**TASK TO COMPLETE**. Please reproduce the listing in full, exactly as given.
*** AVAILABLE RECORDS Section Begins ***
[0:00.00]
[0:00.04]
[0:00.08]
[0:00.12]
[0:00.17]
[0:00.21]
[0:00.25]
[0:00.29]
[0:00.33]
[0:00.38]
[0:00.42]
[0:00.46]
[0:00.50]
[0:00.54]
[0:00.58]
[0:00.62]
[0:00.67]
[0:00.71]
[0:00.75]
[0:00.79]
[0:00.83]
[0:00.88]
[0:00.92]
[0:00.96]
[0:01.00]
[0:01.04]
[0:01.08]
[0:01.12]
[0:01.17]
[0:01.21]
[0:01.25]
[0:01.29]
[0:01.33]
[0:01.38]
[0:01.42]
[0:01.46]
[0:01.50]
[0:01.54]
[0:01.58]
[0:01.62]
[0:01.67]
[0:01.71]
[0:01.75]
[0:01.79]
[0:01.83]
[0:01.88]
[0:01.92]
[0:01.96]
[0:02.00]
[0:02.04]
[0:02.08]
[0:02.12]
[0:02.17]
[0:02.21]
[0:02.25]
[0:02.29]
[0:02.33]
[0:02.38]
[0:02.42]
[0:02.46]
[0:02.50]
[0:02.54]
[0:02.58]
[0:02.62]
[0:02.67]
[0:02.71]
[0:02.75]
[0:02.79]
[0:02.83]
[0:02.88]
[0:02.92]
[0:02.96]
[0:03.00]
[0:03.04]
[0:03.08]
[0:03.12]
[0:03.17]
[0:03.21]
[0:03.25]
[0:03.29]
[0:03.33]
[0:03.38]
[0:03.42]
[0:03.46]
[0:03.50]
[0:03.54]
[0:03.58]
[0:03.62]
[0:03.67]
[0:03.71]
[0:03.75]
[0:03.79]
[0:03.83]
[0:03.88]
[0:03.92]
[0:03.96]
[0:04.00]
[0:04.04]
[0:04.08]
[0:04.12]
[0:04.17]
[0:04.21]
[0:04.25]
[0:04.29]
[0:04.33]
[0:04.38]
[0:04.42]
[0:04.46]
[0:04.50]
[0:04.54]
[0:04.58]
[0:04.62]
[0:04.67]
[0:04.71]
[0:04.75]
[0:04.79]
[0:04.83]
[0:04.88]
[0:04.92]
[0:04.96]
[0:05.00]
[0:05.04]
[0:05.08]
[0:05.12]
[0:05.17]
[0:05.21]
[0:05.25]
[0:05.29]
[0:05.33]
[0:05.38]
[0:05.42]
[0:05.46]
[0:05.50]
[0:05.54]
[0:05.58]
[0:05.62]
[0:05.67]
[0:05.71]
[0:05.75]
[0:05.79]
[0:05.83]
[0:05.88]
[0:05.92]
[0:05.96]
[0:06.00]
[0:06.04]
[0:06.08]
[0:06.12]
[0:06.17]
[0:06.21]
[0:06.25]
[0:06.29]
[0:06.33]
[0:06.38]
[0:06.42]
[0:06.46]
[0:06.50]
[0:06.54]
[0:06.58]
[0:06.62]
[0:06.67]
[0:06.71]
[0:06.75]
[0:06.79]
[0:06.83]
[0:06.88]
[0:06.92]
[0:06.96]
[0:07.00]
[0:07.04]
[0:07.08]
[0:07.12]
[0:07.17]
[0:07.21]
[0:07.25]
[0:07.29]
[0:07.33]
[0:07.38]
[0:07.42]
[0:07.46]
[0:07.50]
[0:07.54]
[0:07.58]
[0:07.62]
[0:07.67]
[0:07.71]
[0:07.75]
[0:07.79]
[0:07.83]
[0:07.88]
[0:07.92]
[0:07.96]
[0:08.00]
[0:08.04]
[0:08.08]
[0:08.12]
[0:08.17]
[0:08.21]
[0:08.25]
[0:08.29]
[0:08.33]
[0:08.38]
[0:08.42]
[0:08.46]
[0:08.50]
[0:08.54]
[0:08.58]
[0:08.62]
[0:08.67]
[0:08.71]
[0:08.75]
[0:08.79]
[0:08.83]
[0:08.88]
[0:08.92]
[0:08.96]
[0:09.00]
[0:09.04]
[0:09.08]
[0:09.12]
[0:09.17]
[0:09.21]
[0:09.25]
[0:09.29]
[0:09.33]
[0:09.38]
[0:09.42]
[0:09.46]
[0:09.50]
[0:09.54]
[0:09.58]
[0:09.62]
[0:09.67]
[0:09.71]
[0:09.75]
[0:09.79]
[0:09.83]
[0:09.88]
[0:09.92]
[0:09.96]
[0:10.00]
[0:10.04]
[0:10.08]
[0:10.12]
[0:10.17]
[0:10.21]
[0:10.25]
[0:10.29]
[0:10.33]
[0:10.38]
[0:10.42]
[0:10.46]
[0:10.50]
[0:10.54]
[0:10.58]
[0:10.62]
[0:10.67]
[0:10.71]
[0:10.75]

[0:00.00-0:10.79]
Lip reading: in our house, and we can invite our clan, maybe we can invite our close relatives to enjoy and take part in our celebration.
*** AVAILABLE RECORDS Section Ends ***
**EXERCISE OUTPUT**.
[0:00.00]
[0:00.04]
[0:00.08]
[0:00.12]
[0:00.17]
[0:00.21]
[0:00.25]
[0:00.29]
[0:00.33]
[0:00.38]
[0:00.42]
[0:00.46]
[0:00.50]
[0:00.54]
[0:00.58]
[0:00.62]
[0:00.67]
[0:00.71]
[0:00.75]
[0:00.79]
[0:00.83]
[0:00.88]
[0:00.92]
[0:00.96]
[0:01.00]
[0:01.04]
[0:01.08]
[0:01.12]
[0:01.17]
[0:01.21]
[0:01.25]
[0:01.29]
[0:01.33]
[0:01.38]
[0:01.42]
[0:01.46]
[0:01.50]
[0:01.54]
[0:01.58]
[0:01.62]
[0:01.67]
[0:01.71]
[0:01.75]
[0:01.79]
[0:01.83]
[0:01.88]
[0:01.92]
[0:01.96]
[0:02.00]
[0:02.04]
[0:02.08]
[0:02.12]
[0:02.17]
[0:02.21]
[0:02.25]
[0:02.29]
[0:02.33]
[0:02.38]
[0:02.42]
[0:02.46]
[0:02.50]
[0:02.54]
[0:02.58]
[0:02.62]
[0:02.67]
[0:02.71]
[0:02.75]
[0:02.79]
[0:02.83]
[0:02.88]
[0:02.92]
[0:02.96]
[0:03.00]
[0:03.04]
[0:03.08]
[0:03.12]
[0:03.17]
[0:03.21]
[0:03.25]
[0:03.29]
[0:03.33]
[0:03.38]
[0:03.42]
[0:03.46]
[0:03.50]
[0:03.54]
[0:03.58]
[0:03.62]
[0:03.67]
[0:03.71]
[0:03.75]
[0:03.79]
[0:03.83]
[0:03.88]
[0:03.92]
[0:03.96]
[0:04.00]
[0:04.04]
[0:04.08]
[0:04.12]
[0:04.17]
[0:04.21]
[0:04.25]
[0:04.29]
[0:04.33]
[0:04.38]
[0:04.42]
[0:04.46]
[0:04.50]
[0:04.54]
[0:04.58]
[0:04.62]
[0:04.67]
[0:04.71]
[0:04.75]
[0:04.79]
[0:04.83]
[0:04.88]
[0:04.92]
[0:04.96]
[0:05.00]
[0:05.04]
[0:05.08]
[0:05.12]
[0:05.17]
[0:05.21]
[0:05.25]
[0:05.29]
[0:05.33]
[0:05.38]
[0:05.42]
[0:05.46]
[0:05.50]
[0:05.54]
[0:05.58]
[0:05.62]
[0:05.67]
[0:05.71]
[0:05.75]
[0:05.79]
[0:05.83]
[0:05.88]
[0:05.92]
[0:05.96]
[0:06.00]
[0:06.04]
[0:06.08]
[0:06.12]
[0:06.17]
[0:06.21]
[0:06.25]
[0:06.29]
[0:06.33]
[0:06.38]
[0:06.42]
[0:06.46]
[0:06.50]
[0:06.54]
[0:06.58]
[0:06.62]
[0:06.67]
[0:06.71]
[0:06.75]
[0:06.79]
[0:06.83]
[0:06.88]
[0:06.92]
[0:06.96]
[0:07.00]
[0:07.04]
[0:07.08]
[0:07.12]
[0:07.17]
[0:07.21]
[0:07.25]
[0:07.29]
[0:07.33]
[0:07.38]
[0:07.42]
[0:07.46]
[0:07.50]
[0:07.54]
[0:07.58]
[0:07.62]
[0:07.67]
[0:07.71]
[0:07.75]
[0:07.79]
[0:07.83]
[0:07.88]
[0:07.92]
[0:07.96]
[0:08.00]
[0:08.04]
[0:08.08]
[0:08.12]
[0:08.17]
[0:08.21]
[0:08.25]
[0:08.29]
[0:08.33]
[0:08.38]
[0:08.42]
[0:08.46]
[0:08.50]
[0:08.54]
[0:08.58]
[0:08.62]
[0:08.67]
[0:08.71]
[0:08.75]
[0:08.79]
[0:08.83]
[0:08.88]
[0:08.92]
[0:08.96]
[0:09.00]
[0:09.04]
[0:09.08]
[0:09.12]
[0:09.17]
[0:09.21]
[0:09.25]
[0:09.29]
[0:09.33]
[0:09.38]
[0:09.42]
[0:09.46]
[0:09.50]
[0:09.54]
[0:09.58]
[0:09.62]
[0:09.67]
[0:09.71]
[0:09.75]
[0:09.79]
[0:09.83]
[0:09.88]
[0:09.92]
[0:09.96]
[0:10.00]
[0:10.04]
[0:10.08]
[0:10.12]
[0:10.17]
[0:10.21]
[0:10.25]
[0:10.29]
[0:10.33]
[0:10.38]
[0:10.42]
[0:10.46]
[0:10.50]
[0:10.54]
[0:10.58]
[0:10.62]
[0:10.67]
[0:10.71]
[0:10.75]

[0:00.00-0:10.79]
Lip reading: in our house, and we can invite our clan, maybe we can invite our close relatives to enjoy and take part in our celebration.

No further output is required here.